My family is not into this whole internet thing and my brothers have always thought and expressed how stupid they think blogging is.  I haven’t readily shared the link to my blog with family–not because I want to hide what I am writing, but because this space is mine and I’m going to write what I need to and some people don’t understand that.  This is my personal space–notice I did not say private–where I express my opinions, feelings, hopes and dreams for my kiddos, my perspective on problems, so on and so on.  This means that some people might be offended at my truth.

This post couldn’t be more innocuous.  It states simple facts–that are simple and straight forward–they are not judgements.  I don’t judge my parents because of the circumstances of my life.  They did the best they could–they were young parents and I can’t imagine raising kids at a young age and they stayed together for us as kids and they worked hard to make sure we had what we needed.  I got soccer trips and vacations, etc.  This post wasn’t about what my parents did or didn’t do; it was a post about what I did.  I will not feel bad celebrating my accomplishments.  Did my parents help me with photography school?  Yes.  Did I finish–no because I couldn’t afford it.  There are many things that my parents did–good and bad–that have made me the person I am today.  But I went back to school at 25–on my own.  I fought to raise the grades I had after getting kicked out of community college when I was 19.  I worked my ass off–going to school full-time and working full-time.  I pulled all-nighters writing papers and reading.  I bought my first computer.  These are things I did on my own and to say that doesn’t diminish the fact that my parents raised me.  It doesn’t change any of that.
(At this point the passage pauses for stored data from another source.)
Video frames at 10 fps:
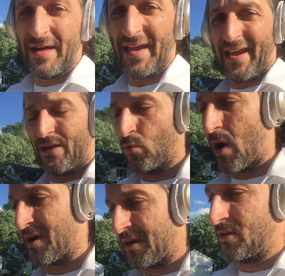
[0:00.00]
you by the hand,
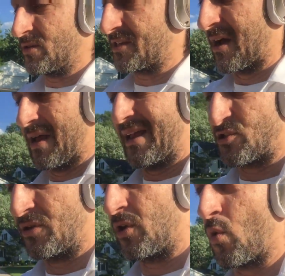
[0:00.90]
walking you, tell,
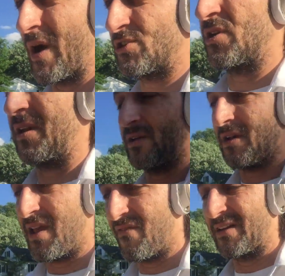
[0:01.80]
answering your question
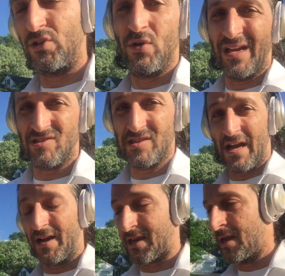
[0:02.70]
in the event you get
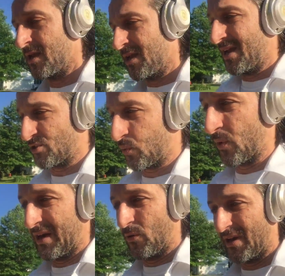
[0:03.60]
stuck. It's
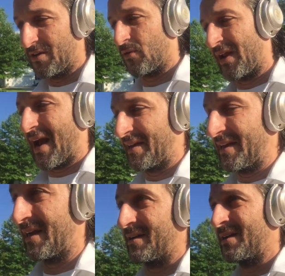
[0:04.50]
really, really great
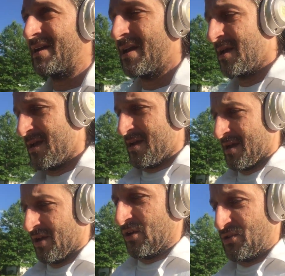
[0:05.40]
idea.
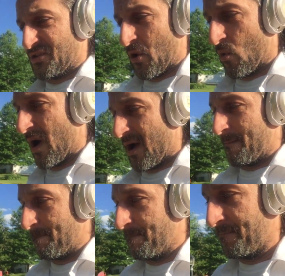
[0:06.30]
So
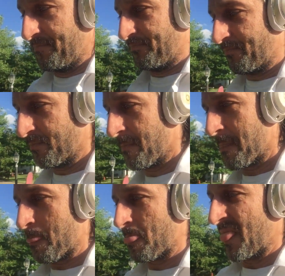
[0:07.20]
um,
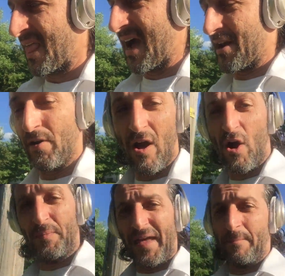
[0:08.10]
I don't know.
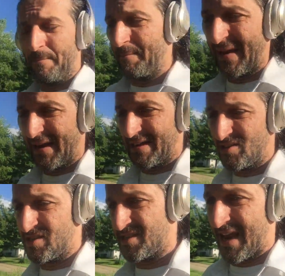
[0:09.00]
I hope that made
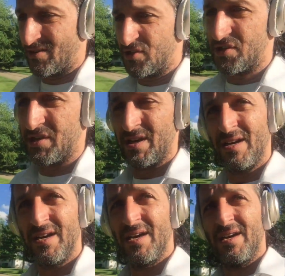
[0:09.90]
any sense
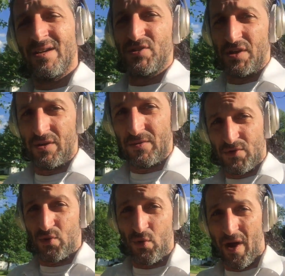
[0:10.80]
to,
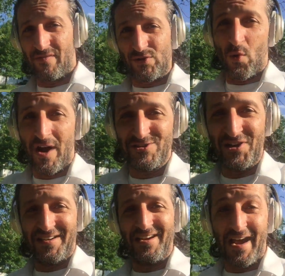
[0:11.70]
to whoever's
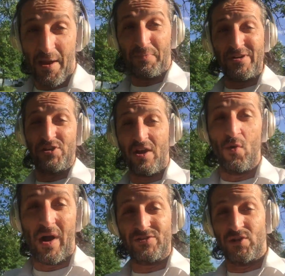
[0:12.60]
watching. I appreciate
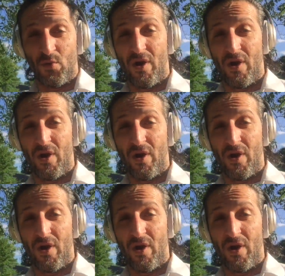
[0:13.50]
you watching,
There are a variety of reports–but only ~30% of PhD recipients are first-generation college students.  So out of every 100 PhD’s awarded approximately 30 or less are first-generation college students.  To get kicked out of community college (at 19) and to then persist on to a PhD is a very unlikely story.  The odds were stacked against me and I know that better than anyone.  But I fought for something I thought was immensely important.  I fought.  I borrowed and leveraged.  Maybe some would say it was foolish to borrow so much for an education.  Maybe some will say I would have been better off settling.  But I have ambitions and will follow them.  I did it to prove to myself that I could and because it is something I want.  I didn’t ask for help.  I did it on my own and I am not sorry for that.  Is that to say my parents weren’t factors?  Or my husband?  No–but they weren’t the ones doing the work.  It was me and no one can take that away from me.

This very well has cost me my relationship with one of my brothers.  That is something I will live with.  I don’t want or need someone in my life (family or not) who doesn’t respect me and judges me based on one blog post out of 905.  I will not be responsible for how others feel.  I am responsible for myself.  I considered just pulling the plug on this whole blog thing.  But no.  This is my space.  This is my life and I have nothing to hide and nothing to be ashamed of.  I’m sorry if there are some who think I do.